WHAT IS BEING ASKED ->
Retype the records below exactly as they stand, but with no images.

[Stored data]
╭──

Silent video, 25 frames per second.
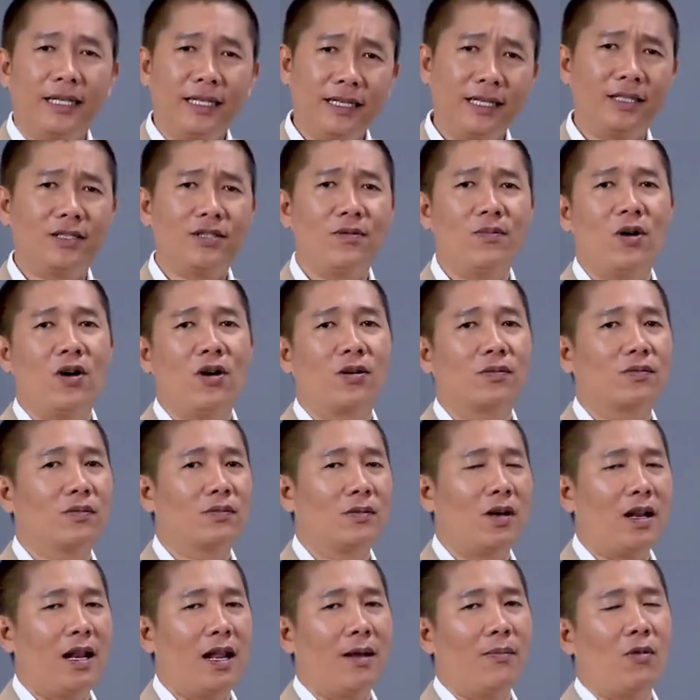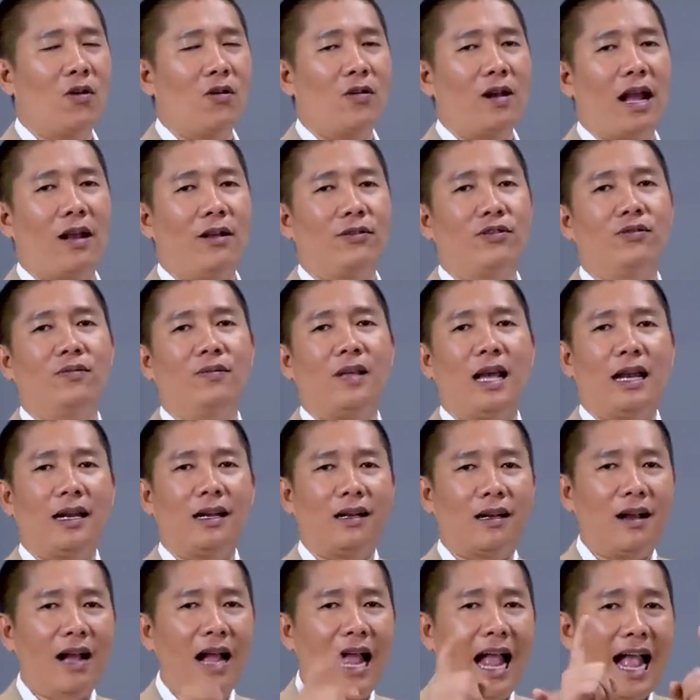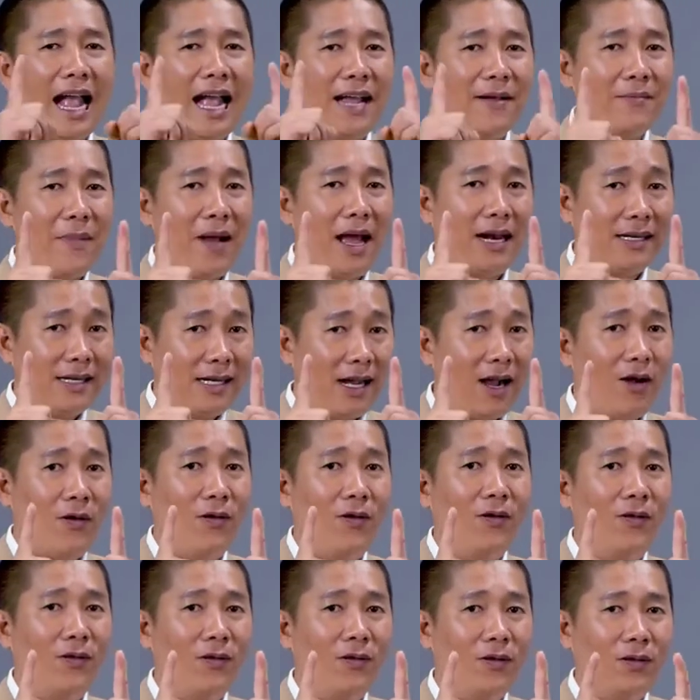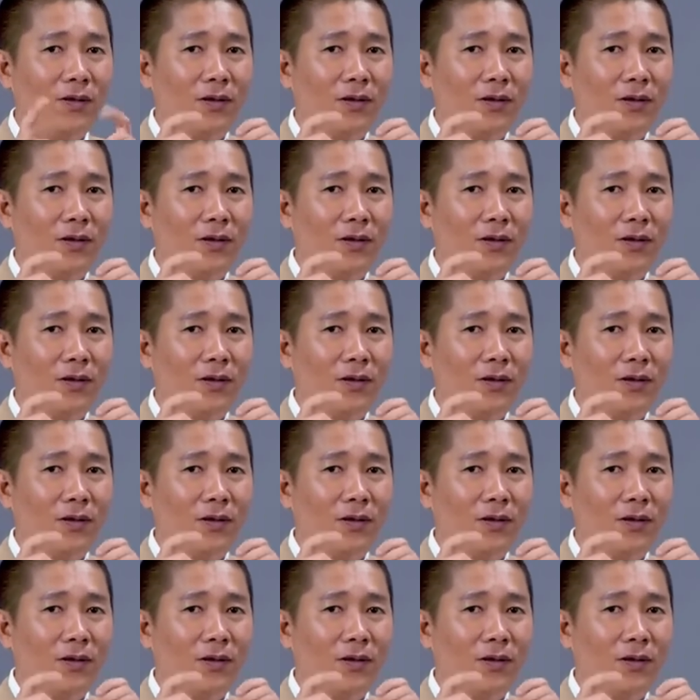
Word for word: kiến thức số 1 đó là bộ não chúng ta nó có hai bán cầu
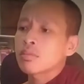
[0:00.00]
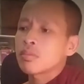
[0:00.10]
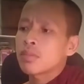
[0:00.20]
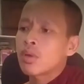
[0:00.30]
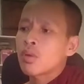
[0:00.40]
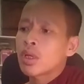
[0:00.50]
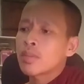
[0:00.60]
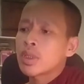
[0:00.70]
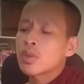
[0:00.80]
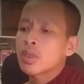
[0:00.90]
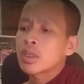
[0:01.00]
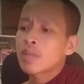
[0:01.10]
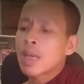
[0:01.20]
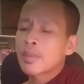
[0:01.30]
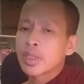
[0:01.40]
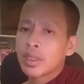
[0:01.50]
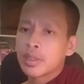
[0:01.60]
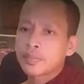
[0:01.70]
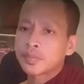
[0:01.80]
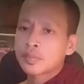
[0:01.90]
rót nó mình dối tới bạt rồi
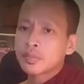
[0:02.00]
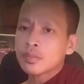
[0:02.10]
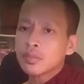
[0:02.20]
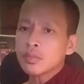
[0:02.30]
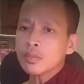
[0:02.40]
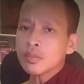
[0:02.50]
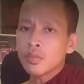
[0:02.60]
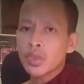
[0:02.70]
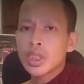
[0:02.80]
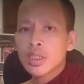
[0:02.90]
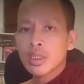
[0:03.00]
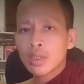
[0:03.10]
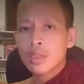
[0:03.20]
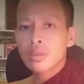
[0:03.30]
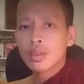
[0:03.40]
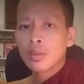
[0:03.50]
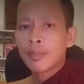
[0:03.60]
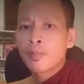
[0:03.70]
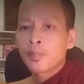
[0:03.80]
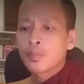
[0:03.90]
vì dây chẳng tới
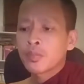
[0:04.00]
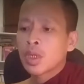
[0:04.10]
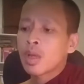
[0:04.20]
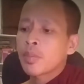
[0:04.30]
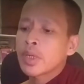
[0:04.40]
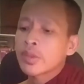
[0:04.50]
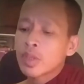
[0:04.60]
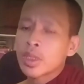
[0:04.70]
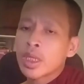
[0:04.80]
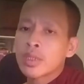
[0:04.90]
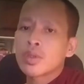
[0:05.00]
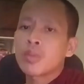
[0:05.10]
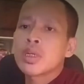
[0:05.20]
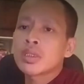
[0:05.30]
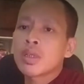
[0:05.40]
mà đòi pe sọp hai nó nhiều mưa cho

╰──

EXERCISE RESPONSE ->
Silent video, 25 frames per second.
Word for word: kiến thức số 1 đó là bộ não chúng ta nó có hai bán cầu
[0:00.00]
[0:00.10]
[0:00.20]
[0:00.30]
[0:00.40]
[0:00.50]
[0:00.60]
[0:00.70]
[0:00.80]
[0:00.90]
[0:01.00]
[0:01.10]
[0:01.20]
[0:01.30]
[0:01.40]
[0:01.50]
[0:01.60]
[0:01.70]
[0:01.80]
[0:01.90]
rót nó mình dối tới bạt rồi
[0:02.00]
[0:02.10]
[0:02.20]
[0:02.30]
[0:02.40]
[0:02.50]
[0:02.60]
[0:02.70]
[0:02.80]
[0:02.90]
[0:03.00]
[0:03.10]
[0:03.20]
[0:03.30]
[0:03.40]
[0:03.50]
[0:03.60]
[0:03.70]
[0:03.80]
[0:03.90]
vì dây chẳng tới
[0:04.00]
[0:04.10]
[0:04.20]
[0:04.30]
[0:04.40]
[0:04.50]
[0:04.60]
[0:04.70]
[0:04.80]
[0:04.90]
[0:05.00]
[0:05.10]
[0:05.20]
[0:05.30]
[0:05.40]
mà đòi pe sọp hai nó nhiều mưa cho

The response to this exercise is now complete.